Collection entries

┌────────

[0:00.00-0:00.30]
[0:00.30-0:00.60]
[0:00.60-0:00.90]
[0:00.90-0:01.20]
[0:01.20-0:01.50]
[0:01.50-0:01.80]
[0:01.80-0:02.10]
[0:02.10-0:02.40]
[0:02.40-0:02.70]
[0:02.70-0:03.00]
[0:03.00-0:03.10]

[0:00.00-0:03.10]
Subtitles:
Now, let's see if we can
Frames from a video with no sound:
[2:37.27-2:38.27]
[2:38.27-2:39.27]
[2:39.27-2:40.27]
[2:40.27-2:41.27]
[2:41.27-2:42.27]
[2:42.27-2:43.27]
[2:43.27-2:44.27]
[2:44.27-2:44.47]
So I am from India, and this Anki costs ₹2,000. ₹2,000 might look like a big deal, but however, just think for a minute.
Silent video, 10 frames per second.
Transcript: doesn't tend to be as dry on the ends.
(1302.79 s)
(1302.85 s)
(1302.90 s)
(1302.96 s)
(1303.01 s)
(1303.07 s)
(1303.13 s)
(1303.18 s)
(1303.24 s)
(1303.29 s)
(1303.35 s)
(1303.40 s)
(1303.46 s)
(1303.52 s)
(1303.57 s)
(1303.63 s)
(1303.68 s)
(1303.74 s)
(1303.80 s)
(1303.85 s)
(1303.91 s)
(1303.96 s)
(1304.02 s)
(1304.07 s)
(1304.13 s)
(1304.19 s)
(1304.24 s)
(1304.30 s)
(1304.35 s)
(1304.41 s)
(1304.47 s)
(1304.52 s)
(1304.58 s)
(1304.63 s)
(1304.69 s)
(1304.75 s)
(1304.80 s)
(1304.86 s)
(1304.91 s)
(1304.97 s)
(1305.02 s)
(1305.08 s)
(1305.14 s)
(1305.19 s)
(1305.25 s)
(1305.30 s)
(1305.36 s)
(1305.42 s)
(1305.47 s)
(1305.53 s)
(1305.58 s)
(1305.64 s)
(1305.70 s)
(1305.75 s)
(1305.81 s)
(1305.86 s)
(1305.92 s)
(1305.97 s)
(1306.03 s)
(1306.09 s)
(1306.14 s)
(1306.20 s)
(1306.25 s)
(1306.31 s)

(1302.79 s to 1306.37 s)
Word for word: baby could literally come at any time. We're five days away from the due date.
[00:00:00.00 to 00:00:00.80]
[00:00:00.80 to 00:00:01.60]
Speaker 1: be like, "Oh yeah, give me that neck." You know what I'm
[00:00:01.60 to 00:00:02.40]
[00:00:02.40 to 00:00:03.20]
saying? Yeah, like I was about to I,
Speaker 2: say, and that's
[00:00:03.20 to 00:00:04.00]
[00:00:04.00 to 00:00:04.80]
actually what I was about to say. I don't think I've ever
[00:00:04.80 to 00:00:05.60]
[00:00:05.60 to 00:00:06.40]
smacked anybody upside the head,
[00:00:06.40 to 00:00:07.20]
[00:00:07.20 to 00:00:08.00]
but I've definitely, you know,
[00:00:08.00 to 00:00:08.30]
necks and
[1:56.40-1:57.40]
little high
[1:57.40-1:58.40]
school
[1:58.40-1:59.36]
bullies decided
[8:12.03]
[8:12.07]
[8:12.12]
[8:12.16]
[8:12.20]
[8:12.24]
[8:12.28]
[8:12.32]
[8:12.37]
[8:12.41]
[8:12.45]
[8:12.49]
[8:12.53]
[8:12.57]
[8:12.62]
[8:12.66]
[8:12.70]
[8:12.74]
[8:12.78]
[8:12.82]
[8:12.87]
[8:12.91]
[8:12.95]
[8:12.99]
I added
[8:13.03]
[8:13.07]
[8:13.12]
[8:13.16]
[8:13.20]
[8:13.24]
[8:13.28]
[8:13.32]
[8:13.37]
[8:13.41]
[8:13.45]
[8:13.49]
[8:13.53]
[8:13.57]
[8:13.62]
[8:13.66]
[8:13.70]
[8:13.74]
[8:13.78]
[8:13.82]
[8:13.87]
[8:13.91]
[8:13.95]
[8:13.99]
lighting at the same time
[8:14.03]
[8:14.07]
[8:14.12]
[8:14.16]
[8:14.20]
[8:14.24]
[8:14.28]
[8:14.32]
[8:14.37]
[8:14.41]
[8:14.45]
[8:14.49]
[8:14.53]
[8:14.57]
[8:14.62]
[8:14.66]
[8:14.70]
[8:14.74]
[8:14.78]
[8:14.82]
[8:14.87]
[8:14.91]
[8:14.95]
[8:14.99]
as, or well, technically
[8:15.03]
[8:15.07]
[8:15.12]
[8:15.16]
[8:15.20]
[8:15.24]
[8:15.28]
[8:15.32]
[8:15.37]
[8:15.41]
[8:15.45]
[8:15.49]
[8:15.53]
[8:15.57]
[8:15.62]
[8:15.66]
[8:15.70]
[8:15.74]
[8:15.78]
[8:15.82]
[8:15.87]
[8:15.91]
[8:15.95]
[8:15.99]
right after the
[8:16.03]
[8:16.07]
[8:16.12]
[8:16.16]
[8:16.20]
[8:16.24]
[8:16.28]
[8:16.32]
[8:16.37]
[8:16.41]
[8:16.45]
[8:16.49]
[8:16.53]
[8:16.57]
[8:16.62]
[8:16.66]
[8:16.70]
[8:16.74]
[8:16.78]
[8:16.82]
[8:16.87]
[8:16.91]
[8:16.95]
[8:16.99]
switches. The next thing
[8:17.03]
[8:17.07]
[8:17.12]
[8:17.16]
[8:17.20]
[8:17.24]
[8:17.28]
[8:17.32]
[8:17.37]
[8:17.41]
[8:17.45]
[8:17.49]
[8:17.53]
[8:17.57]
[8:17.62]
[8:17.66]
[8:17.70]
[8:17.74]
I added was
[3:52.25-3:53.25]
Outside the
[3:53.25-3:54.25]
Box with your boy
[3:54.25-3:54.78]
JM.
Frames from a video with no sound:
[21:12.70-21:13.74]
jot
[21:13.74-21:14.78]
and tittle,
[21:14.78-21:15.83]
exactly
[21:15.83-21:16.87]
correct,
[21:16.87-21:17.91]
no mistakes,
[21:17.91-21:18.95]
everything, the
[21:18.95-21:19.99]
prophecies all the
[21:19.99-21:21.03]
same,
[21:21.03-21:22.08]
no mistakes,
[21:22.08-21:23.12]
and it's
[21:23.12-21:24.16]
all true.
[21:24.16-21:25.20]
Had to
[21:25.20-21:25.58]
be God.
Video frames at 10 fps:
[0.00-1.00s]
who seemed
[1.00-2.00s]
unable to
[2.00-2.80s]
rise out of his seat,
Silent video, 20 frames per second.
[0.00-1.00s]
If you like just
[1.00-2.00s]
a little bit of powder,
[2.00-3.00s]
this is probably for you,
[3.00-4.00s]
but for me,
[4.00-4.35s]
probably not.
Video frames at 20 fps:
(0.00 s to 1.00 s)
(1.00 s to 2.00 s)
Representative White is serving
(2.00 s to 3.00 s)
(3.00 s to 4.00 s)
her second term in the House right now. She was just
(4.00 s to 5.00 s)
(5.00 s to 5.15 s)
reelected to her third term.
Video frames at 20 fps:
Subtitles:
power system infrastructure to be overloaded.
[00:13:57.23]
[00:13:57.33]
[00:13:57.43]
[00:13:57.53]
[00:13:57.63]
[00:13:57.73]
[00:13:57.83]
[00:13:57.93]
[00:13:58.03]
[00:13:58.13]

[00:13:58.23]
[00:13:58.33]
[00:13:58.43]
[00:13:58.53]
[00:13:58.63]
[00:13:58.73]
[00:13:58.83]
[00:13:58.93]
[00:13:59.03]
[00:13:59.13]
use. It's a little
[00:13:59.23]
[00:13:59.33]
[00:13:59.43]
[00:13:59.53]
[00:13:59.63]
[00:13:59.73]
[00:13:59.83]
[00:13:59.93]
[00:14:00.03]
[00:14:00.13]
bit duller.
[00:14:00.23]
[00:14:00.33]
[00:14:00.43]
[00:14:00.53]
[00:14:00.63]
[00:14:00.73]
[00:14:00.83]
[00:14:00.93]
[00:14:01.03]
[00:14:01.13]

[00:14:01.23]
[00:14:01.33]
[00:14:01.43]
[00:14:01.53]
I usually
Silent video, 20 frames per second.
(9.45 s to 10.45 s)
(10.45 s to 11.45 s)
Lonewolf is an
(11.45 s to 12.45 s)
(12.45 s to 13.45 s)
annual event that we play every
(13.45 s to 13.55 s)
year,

└────────

Look above and repeat, character for character, the lines from the first one to the line with "[2:42.27-2:43.27]", counting both.

[0:00.00-0:00.30]
[0:00.30-0:00.60]
[0:00.60-0:00.90]
[0:00.90-0:01.20]
[0:01.20-0:01.50]
[0:01.50-0:01.80]
[0:01.80-0:02.10]
[0:02.10-0:02.40]
[0:02.40-0:02.70]
[0:02.70-0:03.00]
[0:03.00-0:03.10]

[0:00.00-0:03.10]
Subtitles:
Now, let's see if we can
Frames from a video with no sound:
[2:37.27-2:38.27]
[2:38.27-2:39.27]
[2:39.27-2:40.27]
[2:40.27-2:41.27]
[2:41.27-2:42.27]
[2:42.27-2:43.27]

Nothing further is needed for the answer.